Abramson Cancer Center of the University of Pennsylvania
Ultima Vez Modificado: 1 de noviembre del 2001
Reviewers: John Han-Chih Chang, MD and Kenneth Blank, MD
Source: Journal of Clinical Oncology, Volume 16 Number 4, pg. 1310-1317
Histological classification is done by the World Health Organization (WHO) grading system. Type 1 is a well to moderately differentiated carcinoma with keratin production. Type 2 is a non-keratinizing carcinoma. Type 3 is an undifferentiated carcinoma (also includes lymphoepithelioma).
The standard treatment has been radiation therapy. The results for locally advanced disease (stages III and IV) have been fair. From many single institutional studies, 5 year survival rates range from 30 - 45%, but drops off to 25% by 10 years and 12% by 20 years. Many have explored other avenues of therapy such as chemotherapy. Trials with cisplatin (CDDP) have shown some promising results, but no positive randomized trial on survival has been published until now.
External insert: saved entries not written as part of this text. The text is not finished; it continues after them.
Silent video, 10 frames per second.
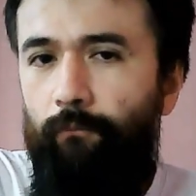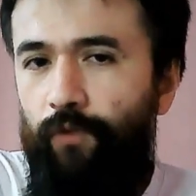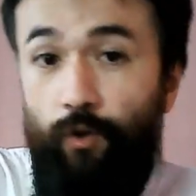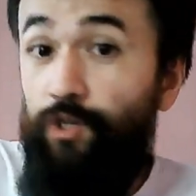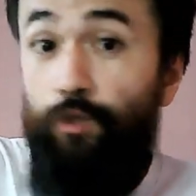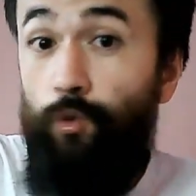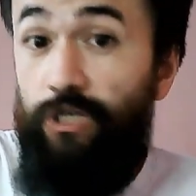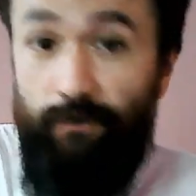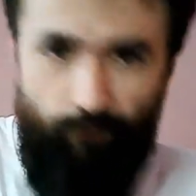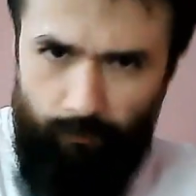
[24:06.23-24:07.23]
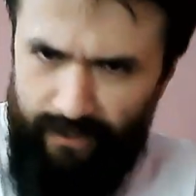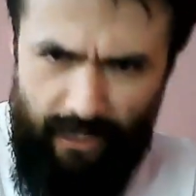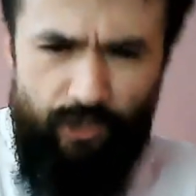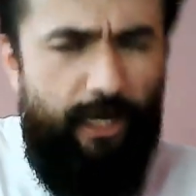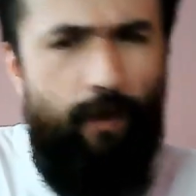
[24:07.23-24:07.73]
there is no shift from
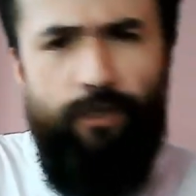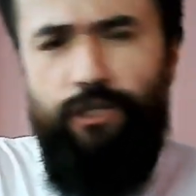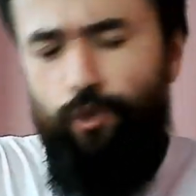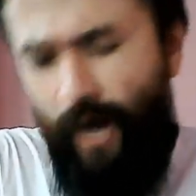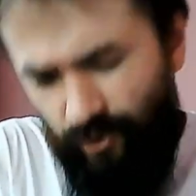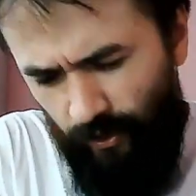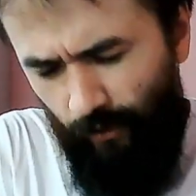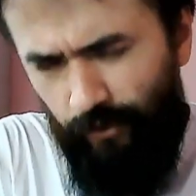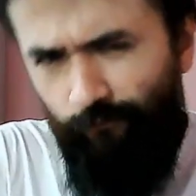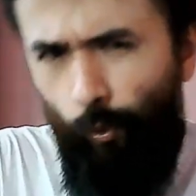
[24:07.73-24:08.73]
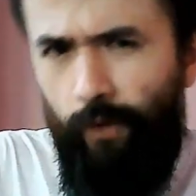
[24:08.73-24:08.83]
potentiality to actuality for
The current article details some of the initial results of the Southwest Oncology Group?s's (SWOG) cooperative intergroup trial 0099 involving the RatiationTherapy Oncology Group (RTOG) and the Eastern Cooperative Oncology Group (ECOG). This phase III randomized trial compared chemoradiotherapy (CTX/XRT) treatment to radiotherapy alone (XRT) for stage III and IV nasopharynx cancer.
Median follow-up was 2.7 years. Interim analysis had stopped the trial in 1995, because of the overwhelming data in support of improved outcome in the combined modality arm. The hazard ratio between the XRT and CTX/XRT arms was 3.28. This corresponded to median progression free and overall survivals of 15 and 34 months for the XRT arm, respectively, and neither having been reached in the CTX/XRT arm. The actuarial 3 year PFS and OS rates for XRT were 24% and 47%, respectively. For the CTX/XRT arm, they were 69% and 78%, respectively. These were statistically significant with p values of < 0.001 and 0.005.
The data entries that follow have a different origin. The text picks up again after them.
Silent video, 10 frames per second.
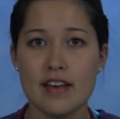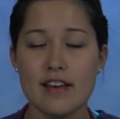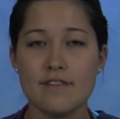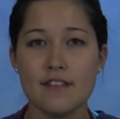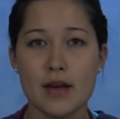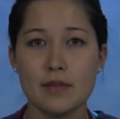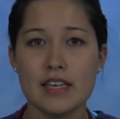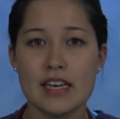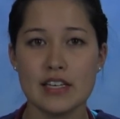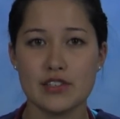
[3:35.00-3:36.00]

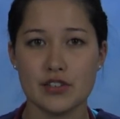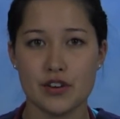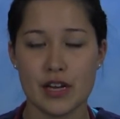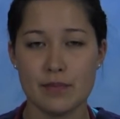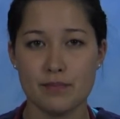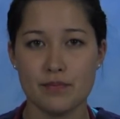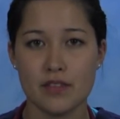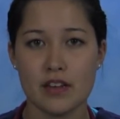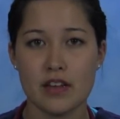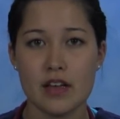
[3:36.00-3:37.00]
Family history.
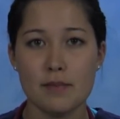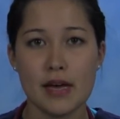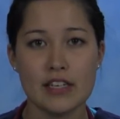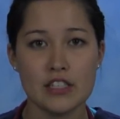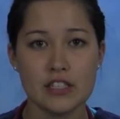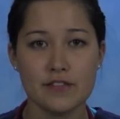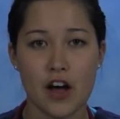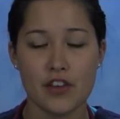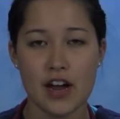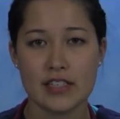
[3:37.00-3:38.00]
Patient's
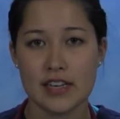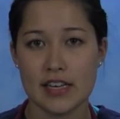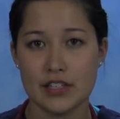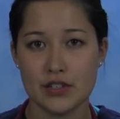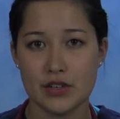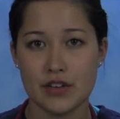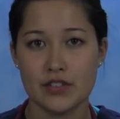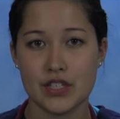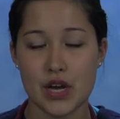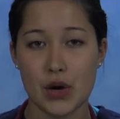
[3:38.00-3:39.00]
father has a history of
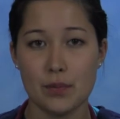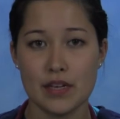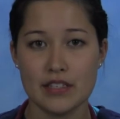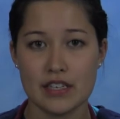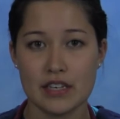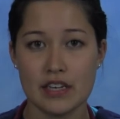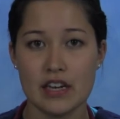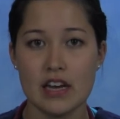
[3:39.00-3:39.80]
COPD,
One hundred and forty-six were evaluated for toxicity. No fatal or grade 5 toxicity were reported. The most severe toxicities seen in the CTX/XRT relative to the XRT alone arm were leukopenia (lowering of white blood cell count), nausea, vomiting, ototoxicity (hearing impairment) and stomatitis (breakdown of mucosa of the oral cavity).
Complete response rates were not statistically significant, but had a difference of 13% (36% versus 49%) favoring CTX/XRT. Failure was seen only locoregionally in 26% of the XRT alone arm and 10% in the CTX/XRT arm. Distant as any component of failure was 35% in the XRT alone arm and 13% in the CTX/XRT arm.
Compliance to chemotherapy was slightly over 50% in this trial. This troublesome figure holds true other combined modality trials involving the head and neck.
Lacking were data on compliance to chemotherapy and outcome. This maybe useful in tailoring the chemotherapy. Data on outcome and WHO grade/type was also missing. Despite similar survivals stage for stage, there is an inherent difference in how these patients fail (type 1 and 2 have more locoregional failure while distant disease predominates type 3). The effects of chemotherapy on these patterns of failure may have been useful.